— The problem —
Beginning with the line that contains "[00:00:03.00 to 00:00:04.00]", repeat each line exactly through the end of the listing below. Pictures stay out.

....

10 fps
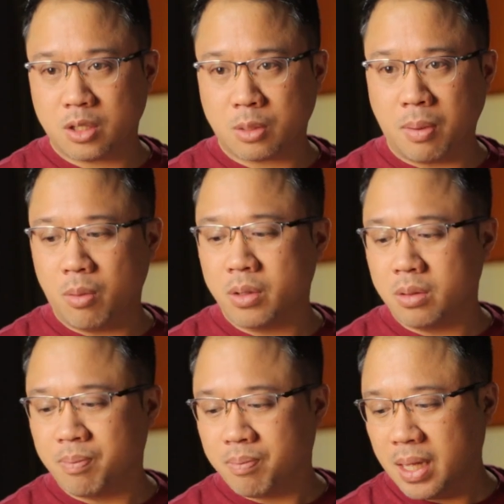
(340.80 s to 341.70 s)
spot where
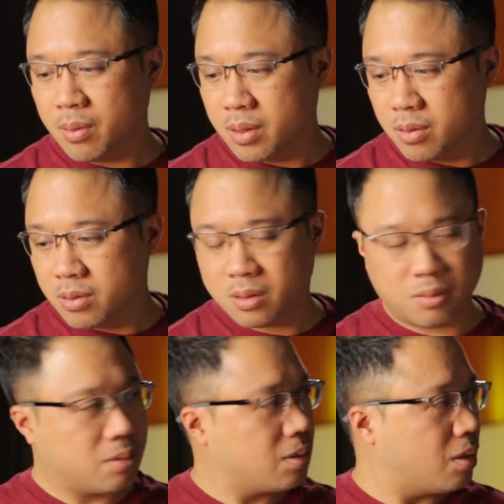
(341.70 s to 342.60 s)
they're playing with those,
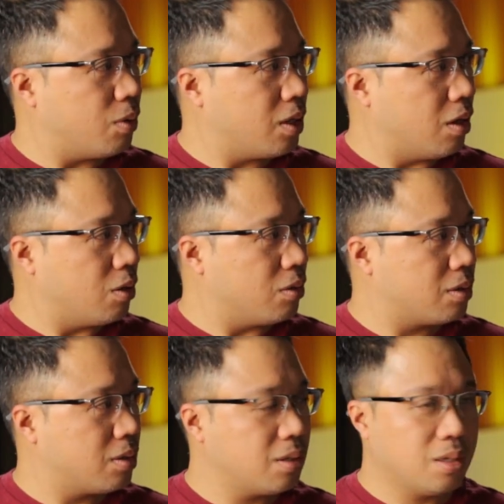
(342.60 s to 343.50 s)
what do you call those?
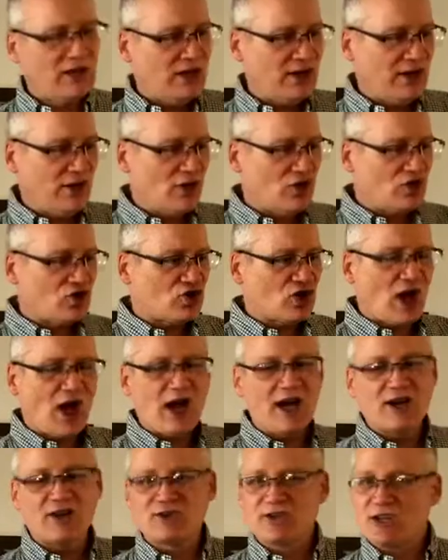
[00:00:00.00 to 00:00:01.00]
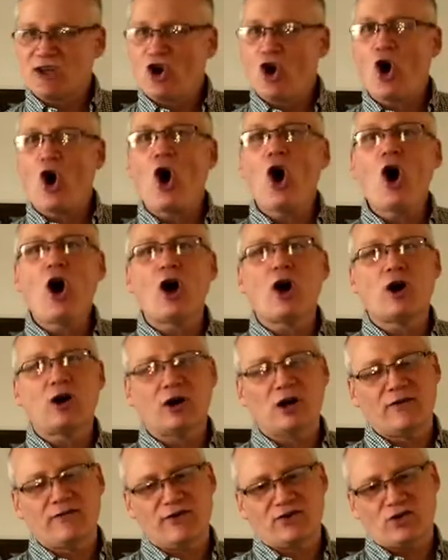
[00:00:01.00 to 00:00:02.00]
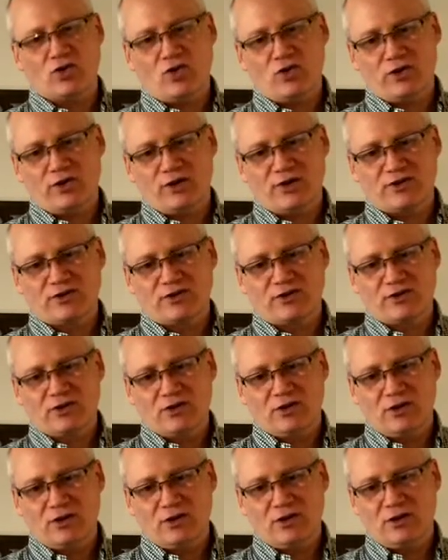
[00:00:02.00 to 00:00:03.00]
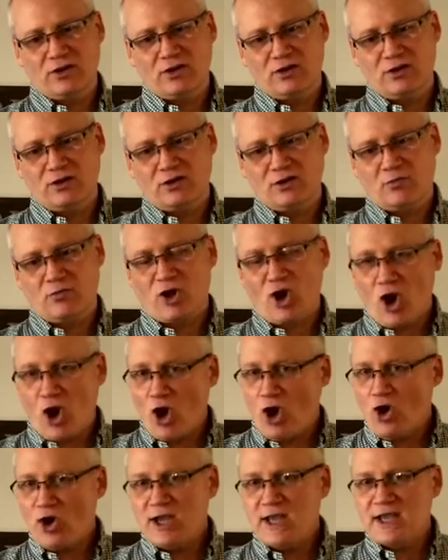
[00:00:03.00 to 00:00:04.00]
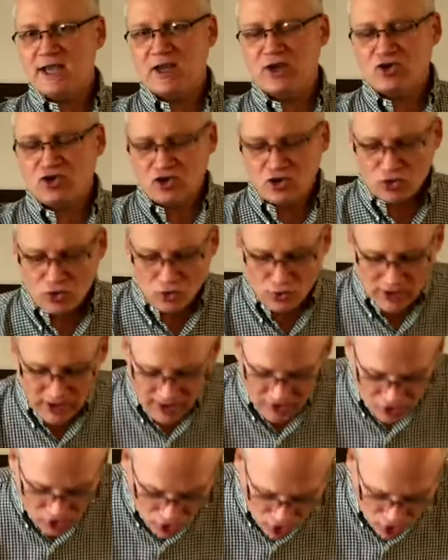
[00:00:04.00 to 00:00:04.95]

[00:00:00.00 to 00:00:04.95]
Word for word: Here, John is in awe of his holiness. But all he can do is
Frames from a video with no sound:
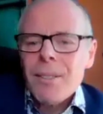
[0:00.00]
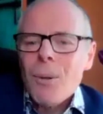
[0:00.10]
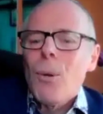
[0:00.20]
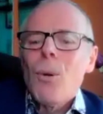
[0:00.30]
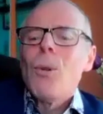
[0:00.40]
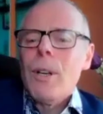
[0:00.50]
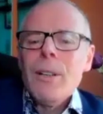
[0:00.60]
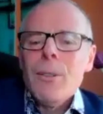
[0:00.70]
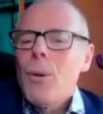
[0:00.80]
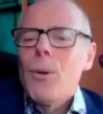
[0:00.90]

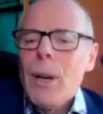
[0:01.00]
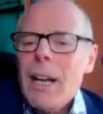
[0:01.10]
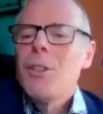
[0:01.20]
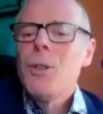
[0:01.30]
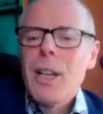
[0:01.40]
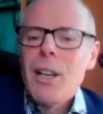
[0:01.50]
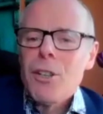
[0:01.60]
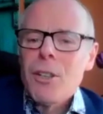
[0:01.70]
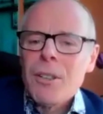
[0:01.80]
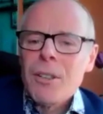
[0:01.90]
or
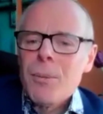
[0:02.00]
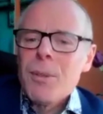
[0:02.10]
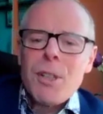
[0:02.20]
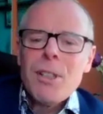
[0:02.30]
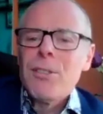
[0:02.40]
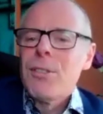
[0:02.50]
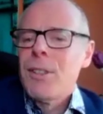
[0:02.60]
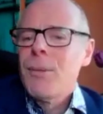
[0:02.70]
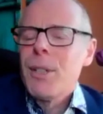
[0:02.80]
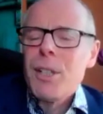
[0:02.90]
education, which in
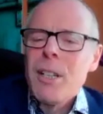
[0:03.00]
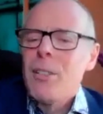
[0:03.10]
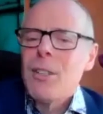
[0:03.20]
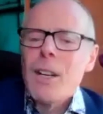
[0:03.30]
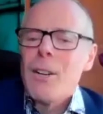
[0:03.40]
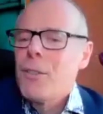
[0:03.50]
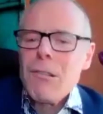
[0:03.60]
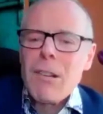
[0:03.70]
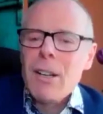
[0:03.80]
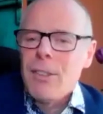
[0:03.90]
itself
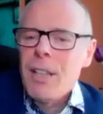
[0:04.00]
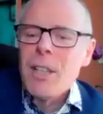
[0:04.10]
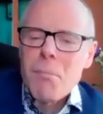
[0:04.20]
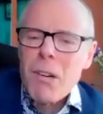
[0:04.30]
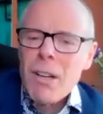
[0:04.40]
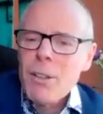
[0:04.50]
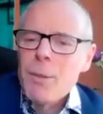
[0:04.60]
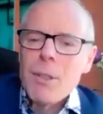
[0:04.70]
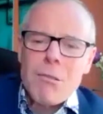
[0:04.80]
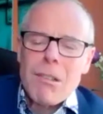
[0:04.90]
creates
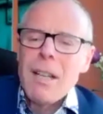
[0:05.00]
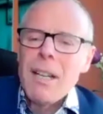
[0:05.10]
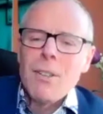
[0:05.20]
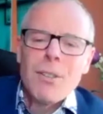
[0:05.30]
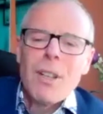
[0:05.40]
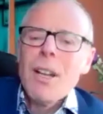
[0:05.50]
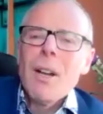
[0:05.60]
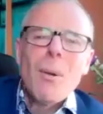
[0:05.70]
enterprise, which creates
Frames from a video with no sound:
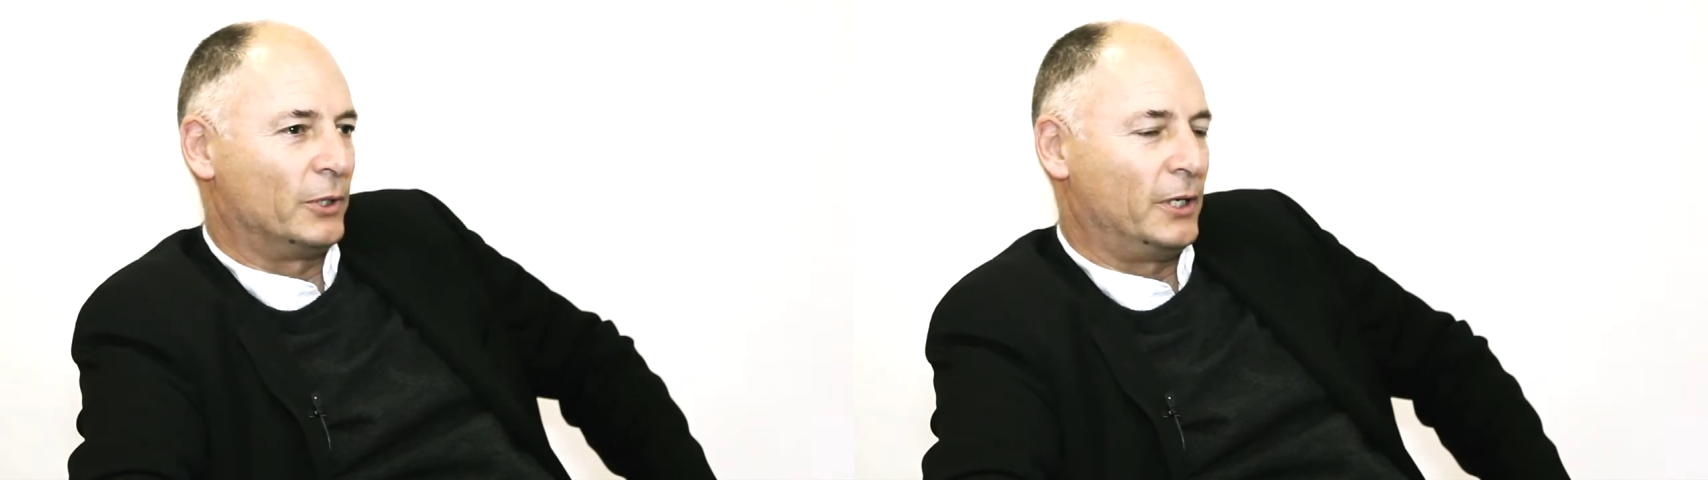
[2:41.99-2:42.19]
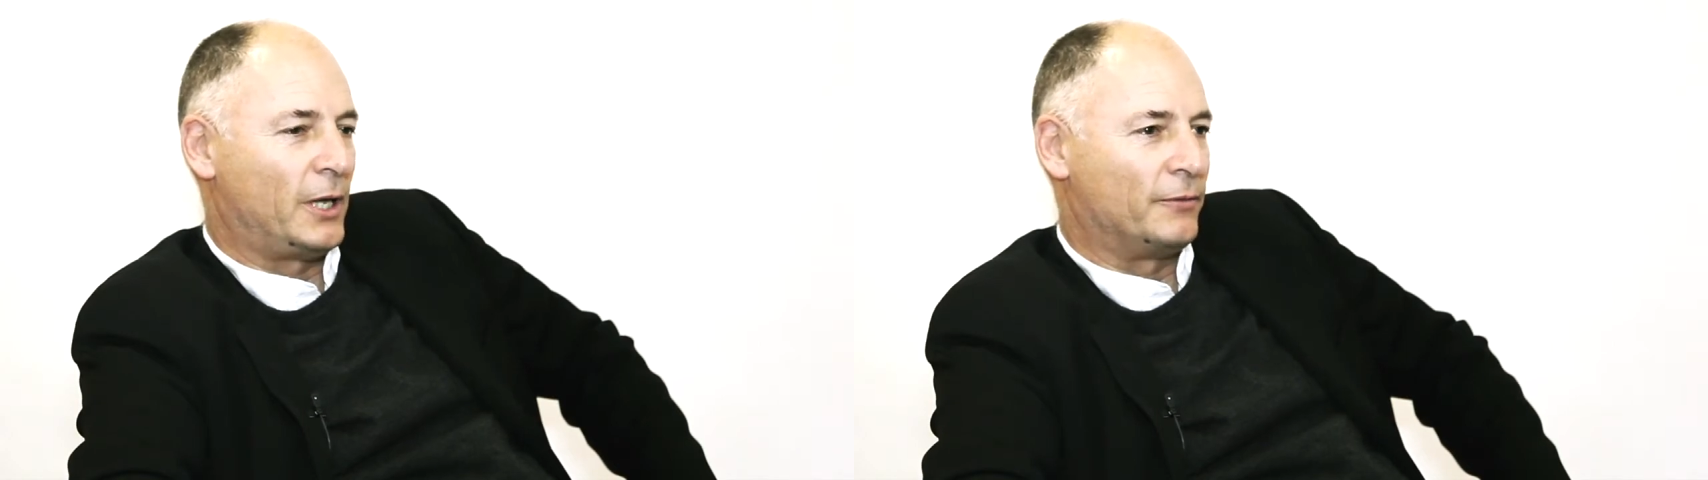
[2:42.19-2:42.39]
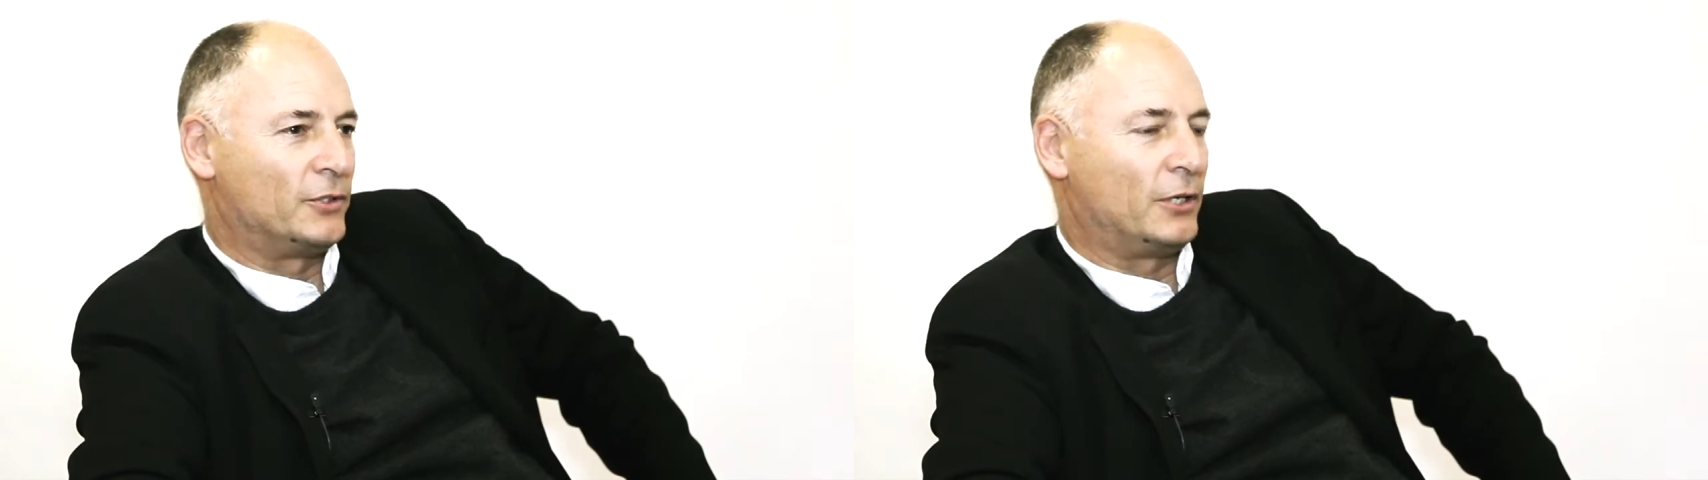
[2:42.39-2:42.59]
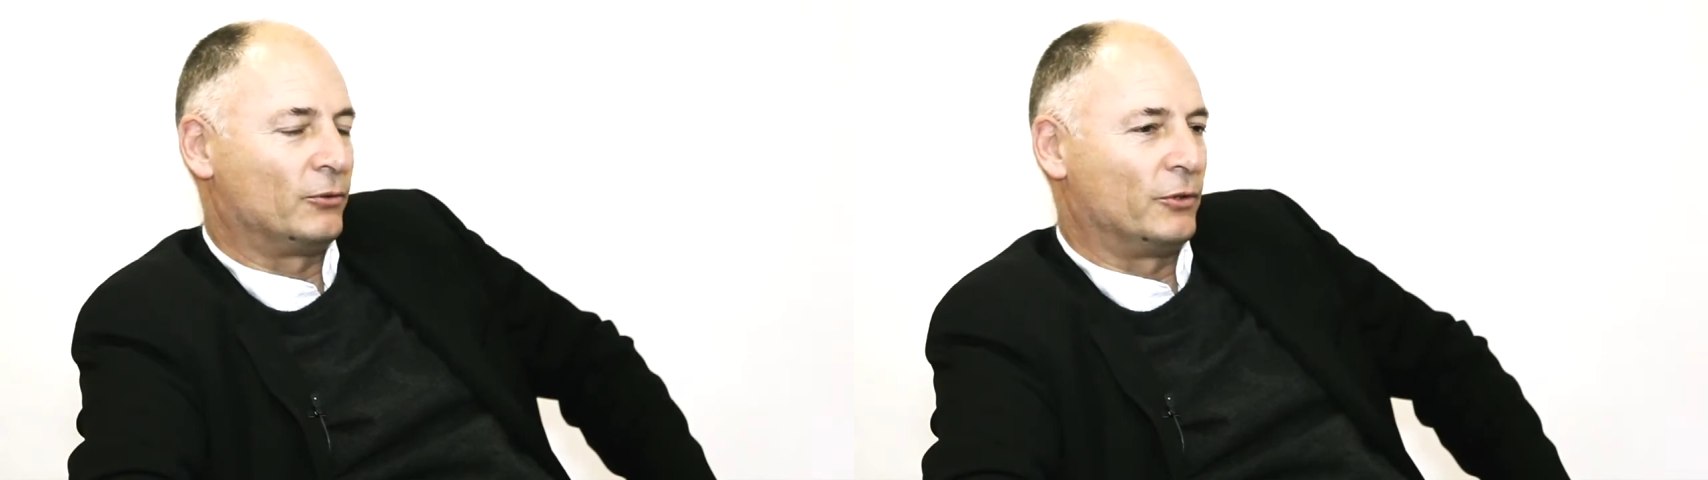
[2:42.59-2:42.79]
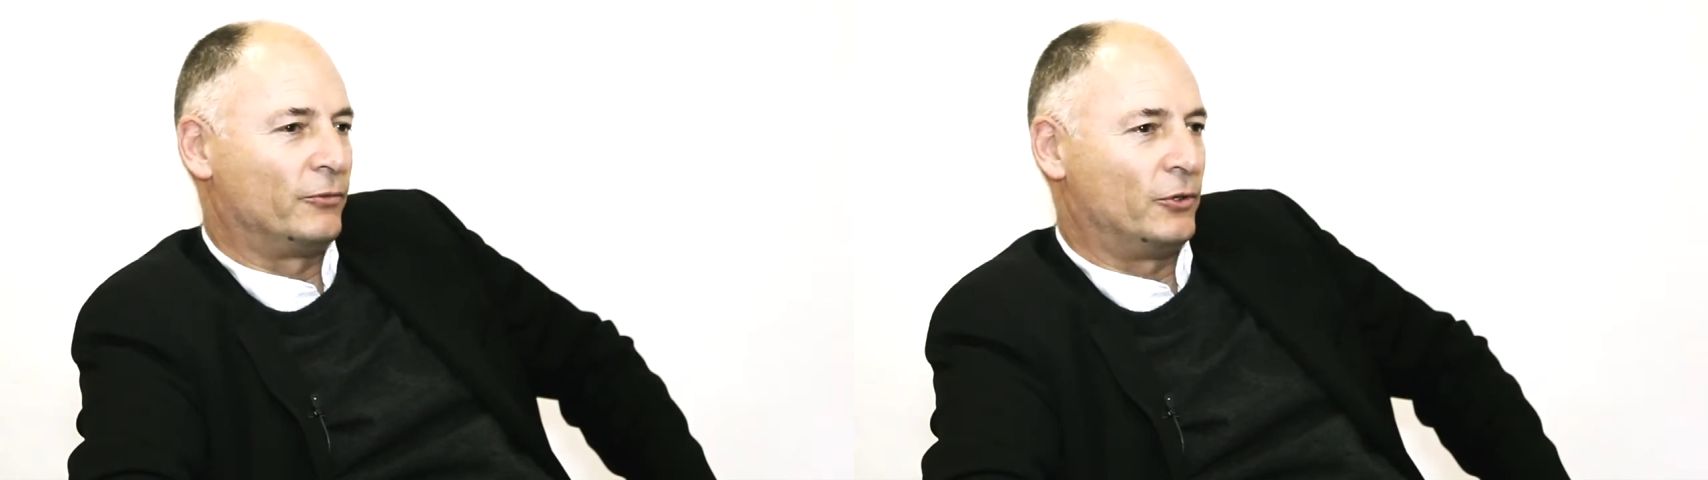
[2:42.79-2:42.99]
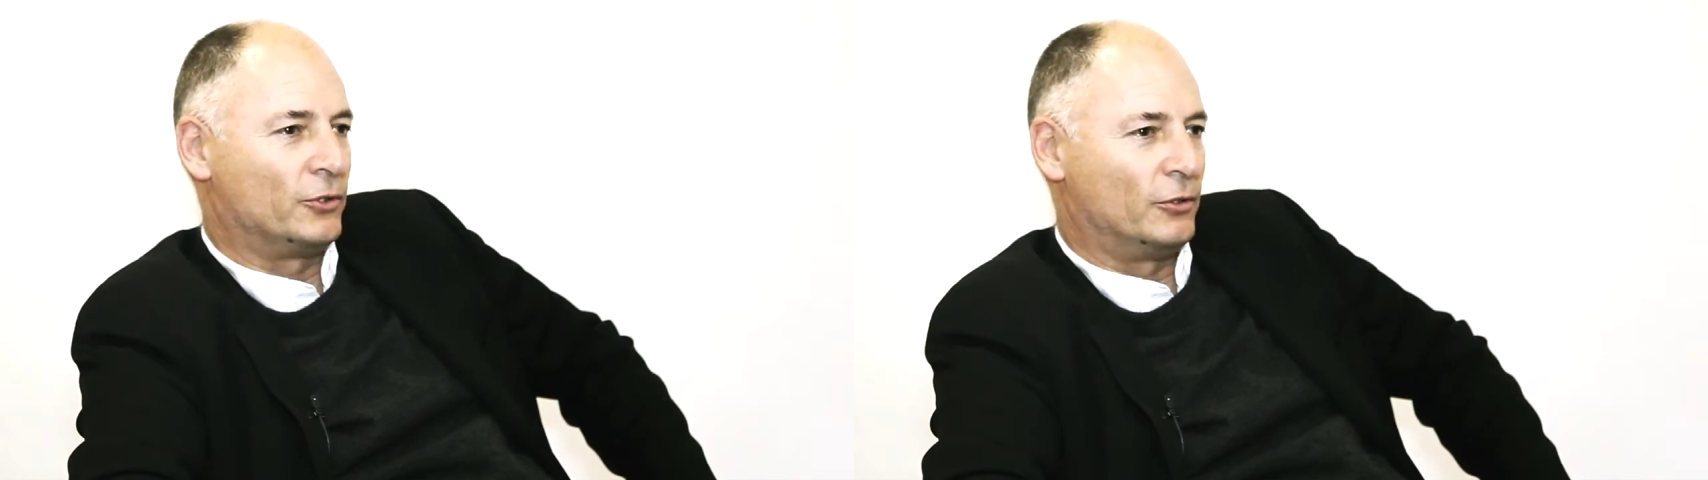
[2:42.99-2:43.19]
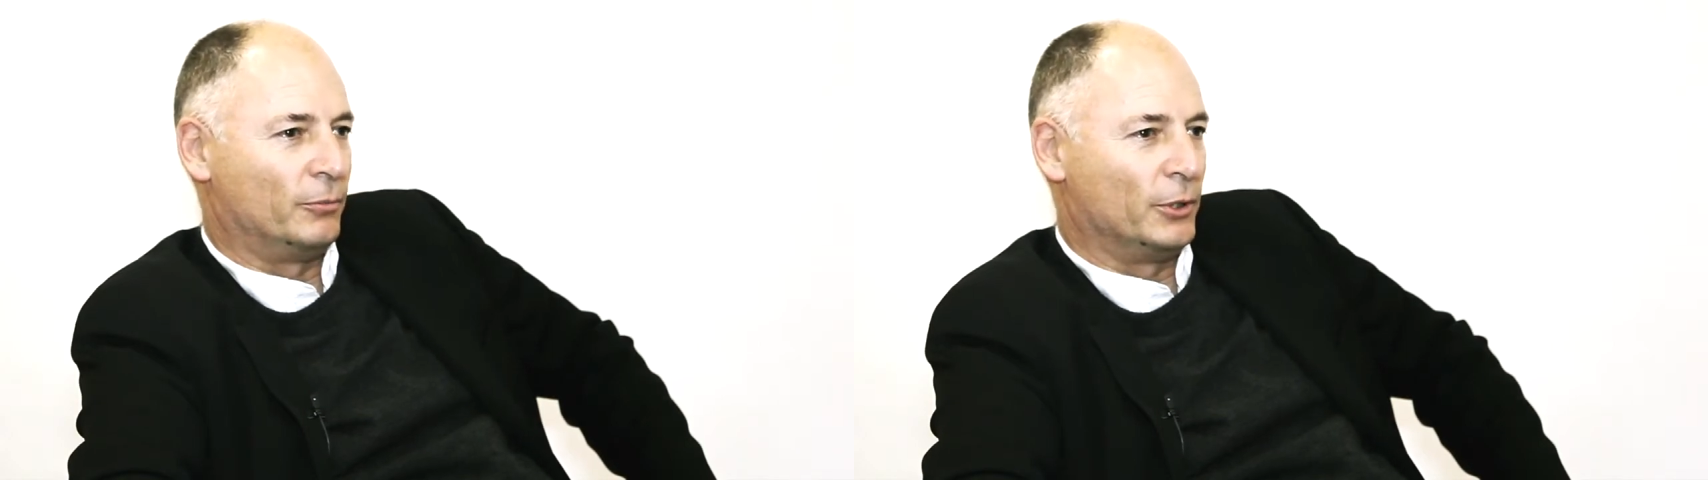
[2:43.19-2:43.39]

we have settled the first 2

....

— Exercise output —
[00:00:03.00 to 00:00:04.00]
[00:00:04.00 to 00:00:04.95]

[00:00:00.00 to 00:00:04.95]
Word for word: Here, John is in awe of his holiness. But all he can do is
Frames from a video with no sound:
[0:00.00]
[0:00.10]
[0:00.20]
[0:00.30]
[0:00.40]
[0:00.50]
[0:00.60]
[0:00.70]
[0:00.80]
[0:00.90]

[0:01.00]
[0:01.10]
[0:01.20]
[0:01.30]
[0:01.40]
[0:01.50]
[0:01.60]
[0:01.70]
[0:01.80]
[0:01.90]
or
[0:02.00]
[0:02.10]
[0:02.20]
[0:02.30]
[0:02.40]
[0:02.50]
[0:02.60]
[0:02.70]
[0:02.80]
[0:02.90]
education, which in
[0:03.00]
[0:03.10]
[0:03.20]
[0:03.30]
[0:03.40]
[0:03.50]
[0:03.60]
[0:03.70]
[0:03.80]
[0:03.90]
itself
[0:04.00]
[0:04.10]
[0:04.20]
[0:04.30]
[0:04.40]
[0:04.50]
[0:04.60]
[0:04.70]
[0:04.80]
[0:04.90]
creates
[0:05.00]
[0:05.10]
[0:05.20]
[0:05.30]
[0:05.40]
[0:05.50]
[0:05.60]
[0:05.70]
enterprise, which creates
Frames from a video with no sound:
[2:41.99-2:42.19]
[2:42.19-2:42.39]
[2:42.39-2:42.59]
[2:42.59-2:42.79]
[2:42.79-2:42.99]
[2:42.99-2:43.19]
[2:43.19-2:43.39]

we have settled the first 2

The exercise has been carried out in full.